So, I think most important is that it'd be a cardiovascular risk reduction indication today, or approved for, is an important but niche indication for treatment of patients with triglyceride levels greater than 500 mgs per deciliter, which is a population of patients at risk for pancreatitis in the is U.S. about two million to four million patients with that level of risk in the cardiovascular risk reduction, indication if we look at patients, for example with triglyceride levels of 135 mgs per deciliter or greater. And there's data out there suggesting that cardiovascular risk begins to increase as triglycerides unit levels lower than 100 mgs per deciliter.
But if we just look at the population of patients with triglycerides from 135 and above, that's about 90 million people in the United States. If we look at statin treated patients with elevated triglycerides 135 and above, that's about 15 million patients in the United States. So these are big numbers and with a cost effective therapy like Vascepa, we see this as being the first opportunity to treat these patients with a proven therapy.
Got it. And then as we’ve seen some – from some of the guidelines, it seems like the focus is on using Vascepa, in patients, maybe above a certain triglyceride cut off but also with higher risk patients. Any talk about these large numbers, I'd say like 90 million in the U.S. with triglycerides 135 and up, are there different ways to cut that, maybe focusing on higher risk patients that, give us a sense of what the market opportunity could be.
Yes, I mean, a good point. I mean, if you think about, statins for example, when they were originally introduced, the initial focus was on, patients with LDL levels in north of 200 and then it came down to 180 and 150 and then 100, and then it really, now it's, the lower, lower the better.
I envision that with Vascepa, as we get the label approval and physicians begin to become more knowledgeable of it and use it, they will start with their highest risk patients. This will be statin treated patients, as statins are proven, they've been out in the marketplace for 25 years and, we're not trying to replace statin therapy. Rather we're trying to deal with the multi-factorial risk that exists beyond cholesterol management.
So they'll probably start with diabetic patients, they’ll probably start with patients with an established cardiovascular disease and then probably over time migrate to things like pre-diabetic patients or the patients with other cardiovascular risks. Again, all of these are large populations or subgroups of that number.

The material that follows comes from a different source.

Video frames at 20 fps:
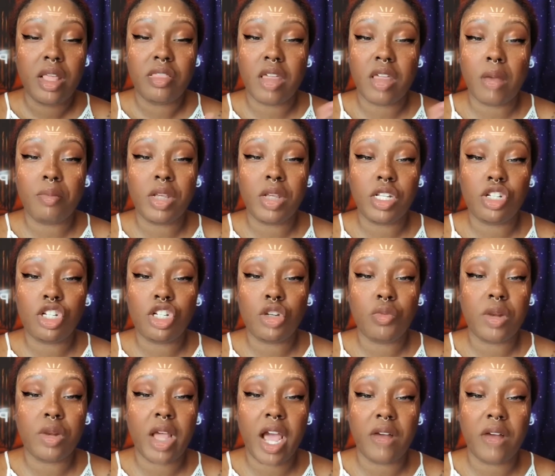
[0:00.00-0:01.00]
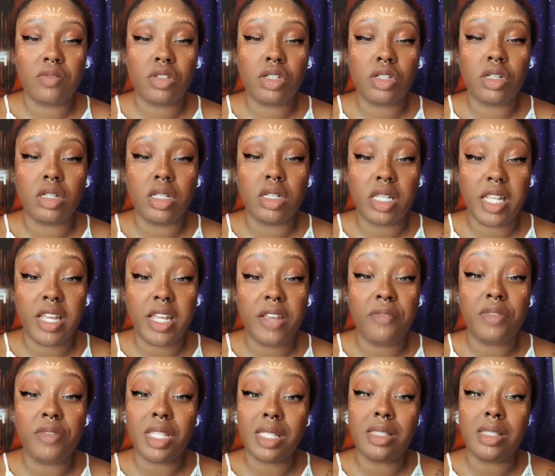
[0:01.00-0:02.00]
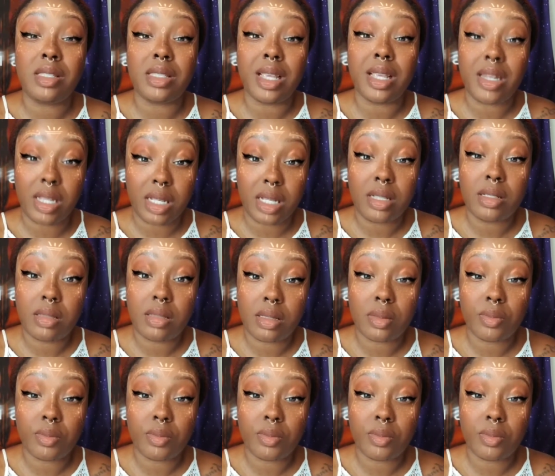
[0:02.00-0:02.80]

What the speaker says: That means she would have to leave the cities,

And all these really don't have any proven therapy really. They do not have any proven therapy. So Vascepa offers an opportunity to provide a great help to these millions or tens of millions patients.
Okay. It seems to me that Vascepa is in a relatively unique situation and that there's already a few prominent guidelines out there talking about it’s use, at the same time while the label hasn't even been granted yet, it's still under review by FDA. The question is how likely is it or how much weight could FDA be giving to these guidelines and then they consider the review.
So, FDA has a advisory panel, that they tend to be scheduled for November 14, of this year. As a first ever drug for this large indication, it doesn't surprise us that the FDA is going to have an advisory committee meeting. And anytime you're going through an advisory committee meeting for a first kind of drug, you'd expect that, that review will be, fairly comprehensive. The extent to which the FDA would be looking at, opinions from key opinion leaders and medical societies and patient advocacy groups, relative to its decision making, really is up to the FDA.
I think it is remarkable that, these leading groups recognizes this large need for treating these at risk patients where there isn't any proven therapy today. And I'm certainly hopeful that FDA will take note of, those positions, and move rapidly, to position Vascepa to become available for broad care of these at-risk patients.